■ **REQUIRED WORK**
Reproduce all entries precisely, down to the last character.

(INPUT DATA)

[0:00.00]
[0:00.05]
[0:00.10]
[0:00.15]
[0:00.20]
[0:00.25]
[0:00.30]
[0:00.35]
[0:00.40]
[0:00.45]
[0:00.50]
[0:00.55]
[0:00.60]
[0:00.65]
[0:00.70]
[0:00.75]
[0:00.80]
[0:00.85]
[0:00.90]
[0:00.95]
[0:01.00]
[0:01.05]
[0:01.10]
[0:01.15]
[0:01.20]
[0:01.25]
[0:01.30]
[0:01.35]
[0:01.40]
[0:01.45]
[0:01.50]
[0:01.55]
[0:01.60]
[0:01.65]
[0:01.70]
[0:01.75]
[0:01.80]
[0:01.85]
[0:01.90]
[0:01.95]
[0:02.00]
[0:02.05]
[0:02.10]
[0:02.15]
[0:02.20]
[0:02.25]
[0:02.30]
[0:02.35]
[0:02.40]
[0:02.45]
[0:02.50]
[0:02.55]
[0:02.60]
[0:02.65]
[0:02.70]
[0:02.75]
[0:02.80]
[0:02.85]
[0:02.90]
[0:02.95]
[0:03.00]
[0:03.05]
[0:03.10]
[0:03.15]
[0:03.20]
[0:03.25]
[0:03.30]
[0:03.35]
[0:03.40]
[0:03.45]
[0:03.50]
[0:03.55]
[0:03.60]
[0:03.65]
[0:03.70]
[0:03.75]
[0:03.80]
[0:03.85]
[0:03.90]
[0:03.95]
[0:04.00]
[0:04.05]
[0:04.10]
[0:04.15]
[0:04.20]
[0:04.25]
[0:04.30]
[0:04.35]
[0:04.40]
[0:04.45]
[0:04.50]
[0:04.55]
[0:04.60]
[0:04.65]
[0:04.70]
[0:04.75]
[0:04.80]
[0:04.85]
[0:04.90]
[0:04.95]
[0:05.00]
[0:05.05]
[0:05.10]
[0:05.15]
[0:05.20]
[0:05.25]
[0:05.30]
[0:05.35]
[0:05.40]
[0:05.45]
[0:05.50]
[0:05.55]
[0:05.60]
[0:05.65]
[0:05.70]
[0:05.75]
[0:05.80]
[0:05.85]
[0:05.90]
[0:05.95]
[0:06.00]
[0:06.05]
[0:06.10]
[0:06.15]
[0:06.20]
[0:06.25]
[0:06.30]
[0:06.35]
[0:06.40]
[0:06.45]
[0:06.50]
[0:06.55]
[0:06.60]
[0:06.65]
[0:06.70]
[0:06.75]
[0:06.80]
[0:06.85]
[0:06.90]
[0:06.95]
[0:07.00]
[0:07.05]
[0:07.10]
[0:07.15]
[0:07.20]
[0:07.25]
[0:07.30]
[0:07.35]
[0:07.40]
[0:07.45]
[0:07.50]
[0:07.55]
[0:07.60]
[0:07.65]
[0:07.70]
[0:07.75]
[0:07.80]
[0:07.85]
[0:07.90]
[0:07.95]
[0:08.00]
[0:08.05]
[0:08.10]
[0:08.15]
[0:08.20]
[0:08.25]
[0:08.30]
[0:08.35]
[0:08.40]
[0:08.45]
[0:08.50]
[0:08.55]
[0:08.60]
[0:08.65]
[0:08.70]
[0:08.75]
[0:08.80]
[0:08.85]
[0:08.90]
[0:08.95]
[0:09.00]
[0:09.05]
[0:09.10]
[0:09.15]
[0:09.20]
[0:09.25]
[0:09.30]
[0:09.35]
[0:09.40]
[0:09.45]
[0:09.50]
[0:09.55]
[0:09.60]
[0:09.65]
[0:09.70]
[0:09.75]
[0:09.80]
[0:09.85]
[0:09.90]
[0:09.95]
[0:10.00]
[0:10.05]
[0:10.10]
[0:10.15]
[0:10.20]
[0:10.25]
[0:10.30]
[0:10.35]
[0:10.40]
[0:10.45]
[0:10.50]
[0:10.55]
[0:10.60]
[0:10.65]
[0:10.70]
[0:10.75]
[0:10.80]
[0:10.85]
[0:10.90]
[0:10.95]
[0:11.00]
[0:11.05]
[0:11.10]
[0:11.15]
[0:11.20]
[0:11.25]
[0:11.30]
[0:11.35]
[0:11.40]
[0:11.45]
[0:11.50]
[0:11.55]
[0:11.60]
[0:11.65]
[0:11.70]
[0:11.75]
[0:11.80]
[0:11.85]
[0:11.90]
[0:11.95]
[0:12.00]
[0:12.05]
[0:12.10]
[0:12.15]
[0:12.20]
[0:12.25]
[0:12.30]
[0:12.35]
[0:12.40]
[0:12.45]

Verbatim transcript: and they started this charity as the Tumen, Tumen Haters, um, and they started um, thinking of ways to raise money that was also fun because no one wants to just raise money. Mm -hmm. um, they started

(End INPUT DATA)

■ **OUTPUT FOR THIS TASK**
[0:00.00]
[0:00.05]
[0:00.10]
[0:00.15]
[0:00.20]
[0:00.25]
[0:00.30]
[0:00.35]
[0:00.40]
[0:00.45]
[0:00.50]
[0:00.55]
[0:00.60]
[0:00.65]
[0:00.70]
[0:00.75]
[0:00.80]
[0:00.85]
[0:00.90]
[0:00.95]
[0:01.00]
[0:01.05]
[0:01.10]
[0:01.15]
[0:01.20]
[0:01.25]
[0:01.30]
[0:01.35]
[0:01.40]
[0:01.45]
[0:01.50]
[0:01.55]
[0:01.60]
[0:01.65]
[0:01.70]
[0:01.75]
[0:01.80]
[0:01.85]
[0:01.90]
[0:01.95]
[0:02.00]
[0:02.05]
[0:02.10]
[0:02.15]
[0:02.20]
[0:02.25]
[0:02.30]
[0:02.35]
[0:02.40]
[0:02.45]
[0:02.50]
[0:02.55]
[0:02.60]
[0:02.65]
[0:02.70]
[0:02.75]
[0:02.80]
[0:02.85]
[0:02.90]
[0:02.95]
[0:03.00]
[0:03.05]
[0:03.10]
[0:03.15]
[0:03.20]
[0:03.25]
[0:03.30]
[0:03.35]
[0:03.40]
[0:03.45]
[0:03.50]
[0:03.55]
[0:03.60]
[0:03.65]
[0:03.70]
[0:03.75]
[0:03.80]
[0:03.85]
[0:03.90]
[0:03.95]
[0:04.00]
[0:04.05]
[0:04.10]
[0:04.15]
[0:04.20]
[0:04.25]
[0:04.30]
[0:04.35]
[0:04.40]
[0:04.45]
[0:04.50]
[0:04.55]
[0:04.60]
[0:04.65]
[0:04.70]
[0:04.75]
[0:04.80]
[0:04.85]
[0:04.90]
[0:04.95]
[0:05.00]
[0:05.05]
[0:05.10]
[0:05.15]
[0:05.20]
[0:05.25]
[0:05.30]
[0:05.35]
[0:05.40]
[0:05.45]
[0:05.50]
[0:05.55]
[0:05.60]
[0:05.65]
[0:05.70]
[0:05.75]
[0:05.80]
[0:05.85]
[0:05.90]
[0:05.95]
[0:06.00]
[0:06.05]
[0:06.10]
[0:06.15]
[0:06.20]
[0:06.25]
[0:06.30]
[0:06.35]
[0:06.40]
[0:06.45]
[0:06.50]
[0:06.55]
[0:06.60]
[0:06.65]
[0:06.70]
[0:06.75]
[0:06.80]
[0:06.85]
[0:06.90]
[0:06.95]
[0:07.00]
[0:07.05]
[0:07.10]
[0:07.15]
[0:07.20]
[0:07.25]
[0:07.30]
[0:07.35]
[0:07.40]
[0:07.45]
[0:07.50]
[0:07.55]
[0:07.60]
[0:07.65]
[0:07.70]
[0:07.75]
[0:07.80]
[0:07.85]
[0:07.90]
[0:07.95]
[0:08.00]
[0:08.05]
[0:08.10]
[0:08.15]
[0:08.20]
[0:08.25]
[0:08.30]
[0:08.35]
[0:08.40]
[0:08.45]
[0:08.50]
[0:08.55]
[0:08.60]
[0:08.65]
[0:08.70]
[0:08.75]
[0:08.80]
[0:08.85]
[0:08.90]
[0:08.95]
[0:09.00]
[0:09.05]
[0:09.10]
[0:09.15]
[0:09.20]
[0:09.25]
[0:09.30]
[0:09.35]
[0:09.40]
[0:09.45]
[0:09.50]
[0:09.55]
[0:09.60]
[0:09.65]
[0:09.70]
[0:09.75]
[0:09.80]
[0:09.85]
[0:09.90]
[0:09.95]
[0:10.00]
[0:10.05]
[0:10.10]
[0:10.15]
[0:10.20]
[0:10.25]
[0:10.30]
[0:10.35]
[0:10.40]
[0:10.45]
[0:10.50]
[0:10.55]
[0:10.60]
[0:10.65]
[0:10.70]
[0:10.75]
[0:10.80]
[0:10.85]
[0:10.90]
[0:10.95]
[0:11.00]
[0:11.05]
[0:11.10]
[0:11.15]
[0:11.20]
[0:11.25]
[0:11.30]
[0:11.35]
[0:11.40]
[0:11.45]
[0:11.50]
[0:11.55]
[0:11.60]
[0:11.65]
[0:11.70]
[0:11.75]
[0:11.80]
[0:11.85]
[0:11.90]
[0:11.95]
[0:12.00]
[0:12.05]
[0:12.10]
[0:12.15]
[0:12.20]
[0:12.25]
[0:12.30]
[0:12.35]
[0:12.40]
[0:12.45]

Verbatim transcript: and they started this charity as the Tumen, Tumen Haters, um, and they started um, thinking of ways to raise money that was also fun because no one wants to just raise money. Mm -hmm. um, they started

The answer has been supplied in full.